Open fdekievit opened 2 weeks ago
For me, the following was a reproducible example:
options(repos = BiocManager::repositories())
#> 'getOption("repos")' replaces Bioconductor standard repositories, see
#> 'help("repositories", package = "BiocManager")' for details.
#> Replacement repositories:
#> CRAN: https://p3m.dev/cran/__linux__/jammy/latest
dl <- download.packages("Rhtslib", destdir = getwd())
#> trying URL 'https://bioconductor.org/packages/3.19/container-binaries/bioconductor_docker/src/contrib/Rhtslib_3.0.0_R_x86_64-pc-linux-gnu.tar.gz'
#> Content type 'application/gzip' length 7166712 bytes (6.8 MB)
#> ==================================================
#> downloaded 6.8 MB
system2("/usr/bin/tar", c("xf", dl[1, 2], "-C", getwd(), "Rhtslib/DESCRIPTION"))
#> /usr/bin/tar: Unexpected EOF in archive
#> /usr/bin/tar: Error is not recoverable: exiting now
Or perhaps more concretely?
url <- "https://bioconductor.org/packages/3.19/container-binaries/bioconductor_docker/src/contrib/Rhtslib_3.0.0_R_x86_64-pc-linux-gnu.tar.gz"
download.file(url, destfile = basename(url))
system2("/usr/bin/tar", c("xf", basename(url), "-C", getwd(), "Rhtslib/DESCRIPTION"))
For what it's worth, it seems only the binary package is affected; the source package doesn't run into this same issue.
@almahmoud Any thoughts on this?
Sorry for the delay in a response, this is a weird one...

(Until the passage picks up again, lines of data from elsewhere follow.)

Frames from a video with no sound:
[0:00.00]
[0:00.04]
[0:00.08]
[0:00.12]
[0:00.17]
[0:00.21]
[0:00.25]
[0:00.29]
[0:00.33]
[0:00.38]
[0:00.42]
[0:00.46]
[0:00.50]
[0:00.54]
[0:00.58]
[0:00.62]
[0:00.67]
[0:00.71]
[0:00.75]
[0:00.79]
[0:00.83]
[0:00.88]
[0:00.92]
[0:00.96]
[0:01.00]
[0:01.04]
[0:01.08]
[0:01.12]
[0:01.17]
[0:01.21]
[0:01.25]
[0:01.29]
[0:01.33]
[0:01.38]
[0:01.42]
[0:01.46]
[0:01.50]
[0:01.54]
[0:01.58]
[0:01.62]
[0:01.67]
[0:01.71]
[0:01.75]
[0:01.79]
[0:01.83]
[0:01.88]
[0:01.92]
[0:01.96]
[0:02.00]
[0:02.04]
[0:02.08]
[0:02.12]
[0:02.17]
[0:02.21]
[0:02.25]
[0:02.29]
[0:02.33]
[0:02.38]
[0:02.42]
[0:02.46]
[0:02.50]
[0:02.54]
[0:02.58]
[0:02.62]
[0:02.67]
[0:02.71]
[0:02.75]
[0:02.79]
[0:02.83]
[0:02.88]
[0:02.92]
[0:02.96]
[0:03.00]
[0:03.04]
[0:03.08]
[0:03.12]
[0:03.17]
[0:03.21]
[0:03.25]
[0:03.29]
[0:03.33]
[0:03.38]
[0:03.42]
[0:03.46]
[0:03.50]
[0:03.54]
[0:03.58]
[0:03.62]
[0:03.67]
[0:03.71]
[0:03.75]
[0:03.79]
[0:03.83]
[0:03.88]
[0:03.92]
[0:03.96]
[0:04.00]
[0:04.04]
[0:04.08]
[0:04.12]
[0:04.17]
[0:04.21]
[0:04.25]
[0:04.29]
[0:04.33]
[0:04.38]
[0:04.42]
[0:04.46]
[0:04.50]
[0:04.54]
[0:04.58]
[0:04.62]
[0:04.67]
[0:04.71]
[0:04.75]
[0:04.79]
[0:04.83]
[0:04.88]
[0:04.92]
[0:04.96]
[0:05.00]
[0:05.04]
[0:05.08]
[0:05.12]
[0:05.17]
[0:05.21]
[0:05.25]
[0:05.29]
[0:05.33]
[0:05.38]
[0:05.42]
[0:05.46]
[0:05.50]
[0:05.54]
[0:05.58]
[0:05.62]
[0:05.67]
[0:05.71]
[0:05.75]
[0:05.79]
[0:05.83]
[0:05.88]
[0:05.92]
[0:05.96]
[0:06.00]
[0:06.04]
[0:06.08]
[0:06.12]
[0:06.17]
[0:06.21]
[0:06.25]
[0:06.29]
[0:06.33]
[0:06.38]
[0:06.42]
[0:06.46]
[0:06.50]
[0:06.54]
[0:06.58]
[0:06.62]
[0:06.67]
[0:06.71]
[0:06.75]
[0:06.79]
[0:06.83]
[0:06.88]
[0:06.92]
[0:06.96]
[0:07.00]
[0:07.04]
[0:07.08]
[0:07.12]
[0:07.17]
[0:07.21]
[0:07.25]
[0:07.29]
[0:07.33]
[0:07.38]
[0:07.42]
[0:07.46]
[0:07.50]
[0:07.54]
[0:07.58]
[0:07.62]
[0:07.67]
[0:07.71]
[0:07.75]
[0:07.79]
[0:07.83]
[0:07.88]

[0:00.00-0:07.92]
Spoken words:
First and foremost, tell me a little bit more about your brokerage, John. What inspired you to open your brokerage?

It's not an issue with the binaries, or platform incompatibility (originally thought it was due to using the binaries in an arm container, but saw in the other issue that the platform was specified so would use an emulator even if on M3 chip), then it seemed to be due to the fact that the URLs, when they are pointing to precompiled binaries in the container, go through a redirect from the Bioc site's apache server to the buckets where the binaries are hosted. That fixes the issue with @kevinushey 's example by adding extra=-L
eg not working
> download.file(url, destfile = basename(url), method="curl")
% Total % Received % Xferd Average Speed Time Time Time Current
Dload Upload Total Spent Left Speed
100 424 100 424 0 0 638 0 --:--:-- --:--:-- --:--:-- 642
> system2("/usr/bin/tar", c("-xvf", basename(url)))

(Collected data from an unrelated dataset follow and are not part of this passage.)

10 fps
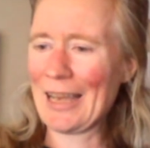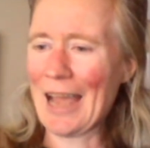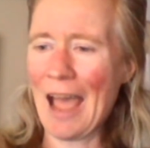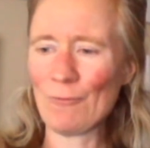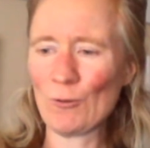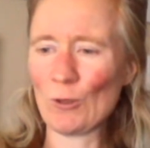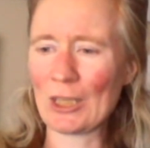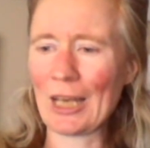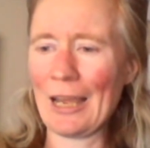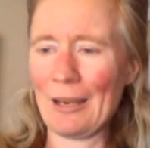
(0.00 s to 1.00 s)
have to
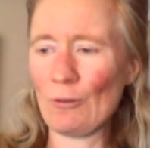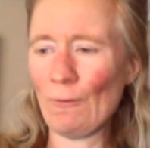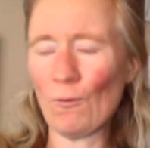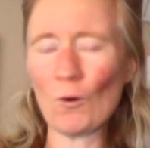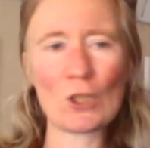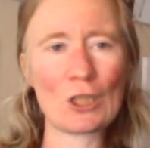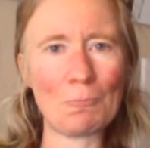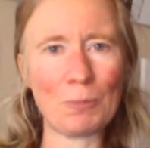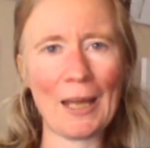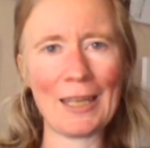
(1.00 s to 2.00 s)
say, you're forced to
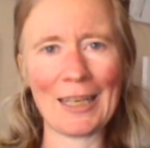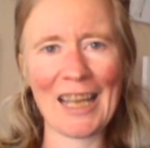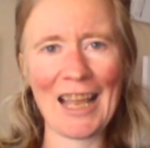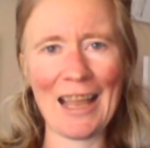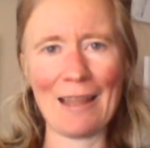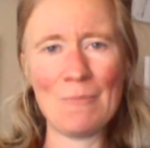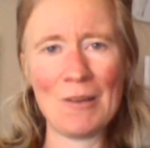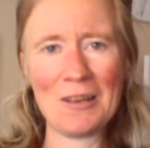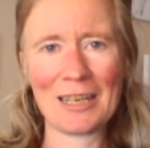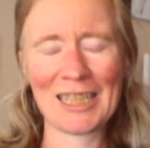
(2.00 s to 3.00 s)
play the game,
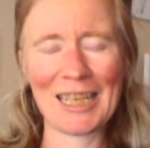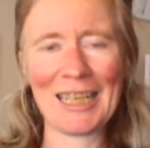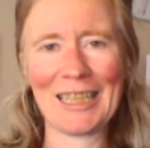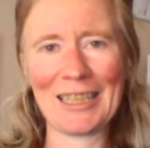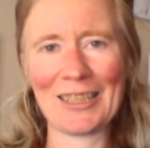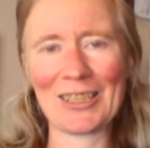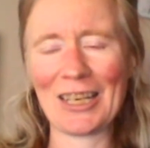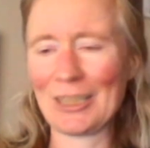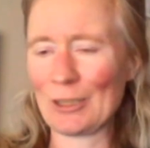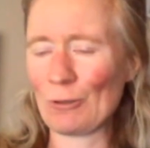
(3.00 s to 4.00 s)
say things
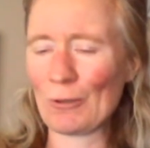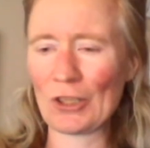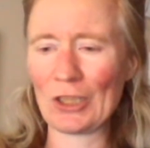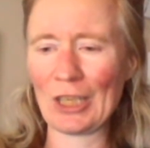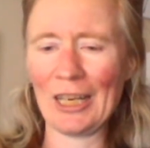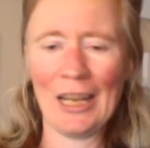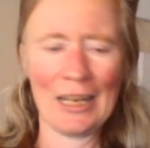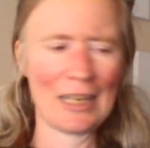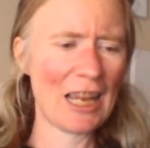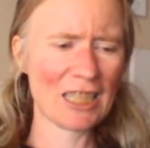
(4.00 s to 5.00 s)
under torture that,
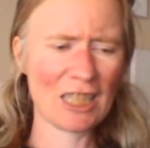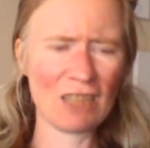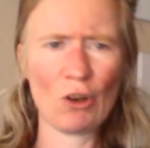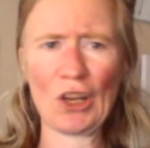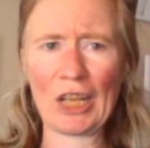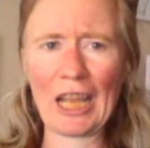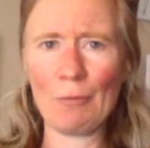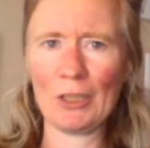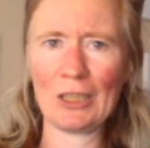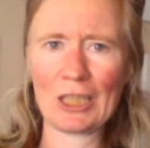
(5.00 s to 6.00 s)
yes, you're
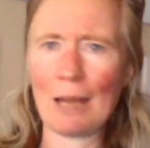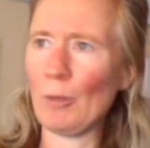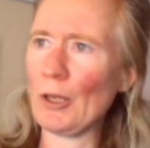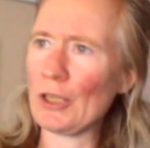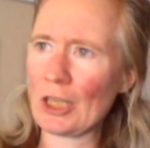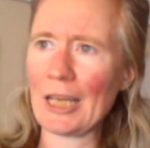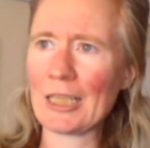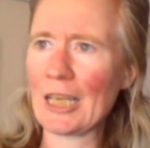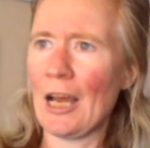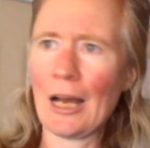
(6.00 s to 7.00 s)
okay with the tablets,
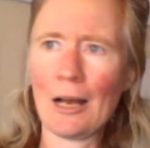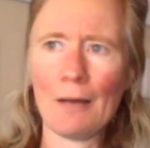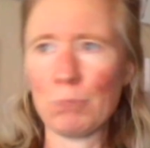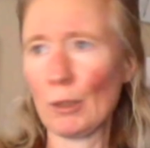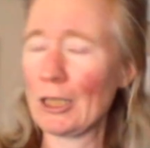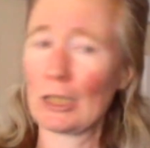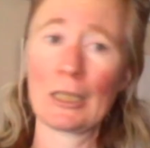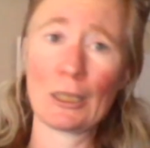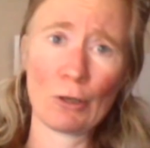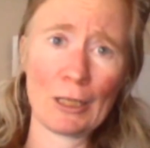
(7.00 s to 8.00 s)
yes, please
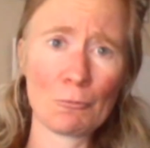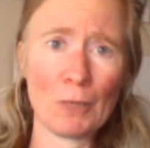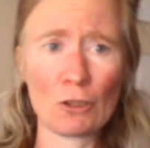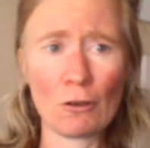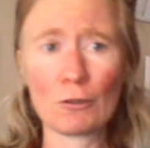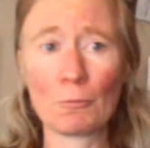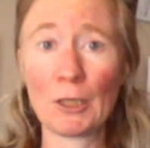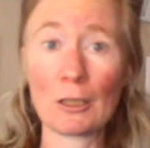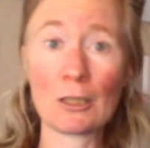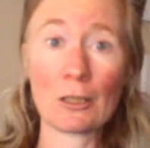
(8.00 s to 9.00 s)
decrease my dose
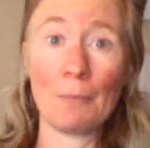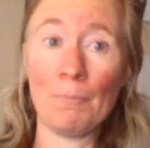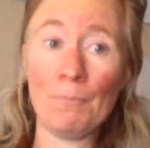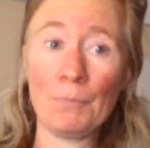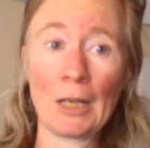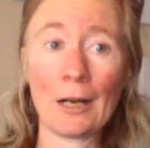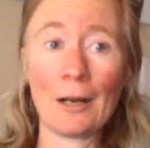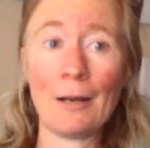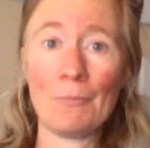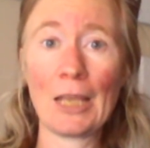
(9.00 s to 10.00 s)
because I'm
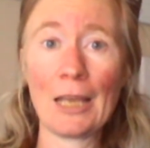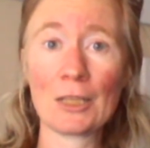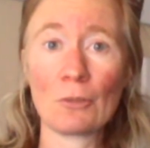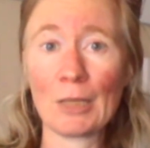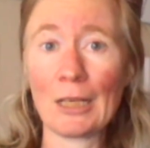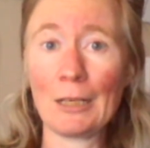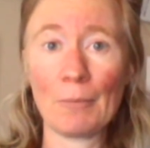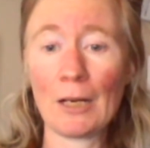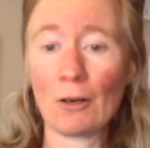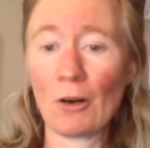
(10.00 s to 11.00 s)

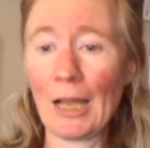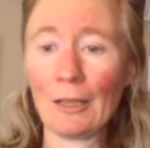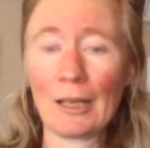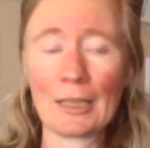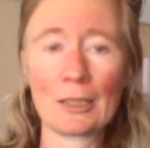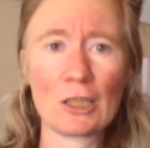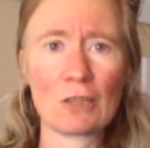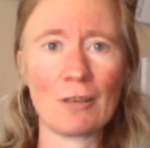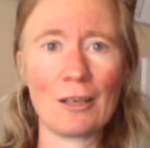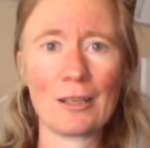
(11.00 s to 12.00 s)
getting better, I like this
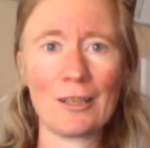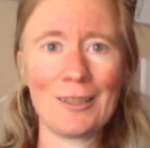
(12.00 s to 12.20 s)
drug.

/usr/bin/tar: This does not look like a tar archive
gzip: stdin: not in gzip format
/usr/bin/tar: Child returned status 1
/usr/bin/tar: Error is not recoverable: exiting now
eg working
> download.file(url, destfile = basename(url), method="curl", extra="-L")
% Total % Received % Xferd Average Speed Time Time Time Current
Dload Upload Total Spent Left Speed
100 424 100 424 0 0 931 0 --:--:-- --:--:-- --:--:-- 950
100 6998k 100 6998k 0 0 4204k 0 0:00:01 0:00:01 --:--:-- 5992k
> system2("/usr/bin/tar", c("-xvf", basename(url)))
Rhtslib/DESCRIPTION
Rhtslib/INDEX
Rhtslib/Meta/
Rhtslib/Meta/Rd.rds
Rhtslib/Meta/features.rds
Rhtslib/Meta/hsearch.rds
Rhtslib/Meta/links.rds
[...]
However, there seems to be another issue with how renv is doing it, as even downloading the correct binary after following the redirect, it still errors out on the tar command with specifying a file to get out. However, I can manually untar the whole thing from the cache, so the issue seems to be something else here... I have no idea why it works untaring the whole thing but not specifying a file...
> renv::install('bioc::Rhtslib')
[...]
https://rstudio.github.io/renv/.
Do you want to proceed? [y/N]: y
- "~/.cache/R/renv" has been created.
# Downloading packages -------------------------------------------------------
- Downloading Rhtslib from BioCcontainers ... OK [6.8 Mb in 1.8s]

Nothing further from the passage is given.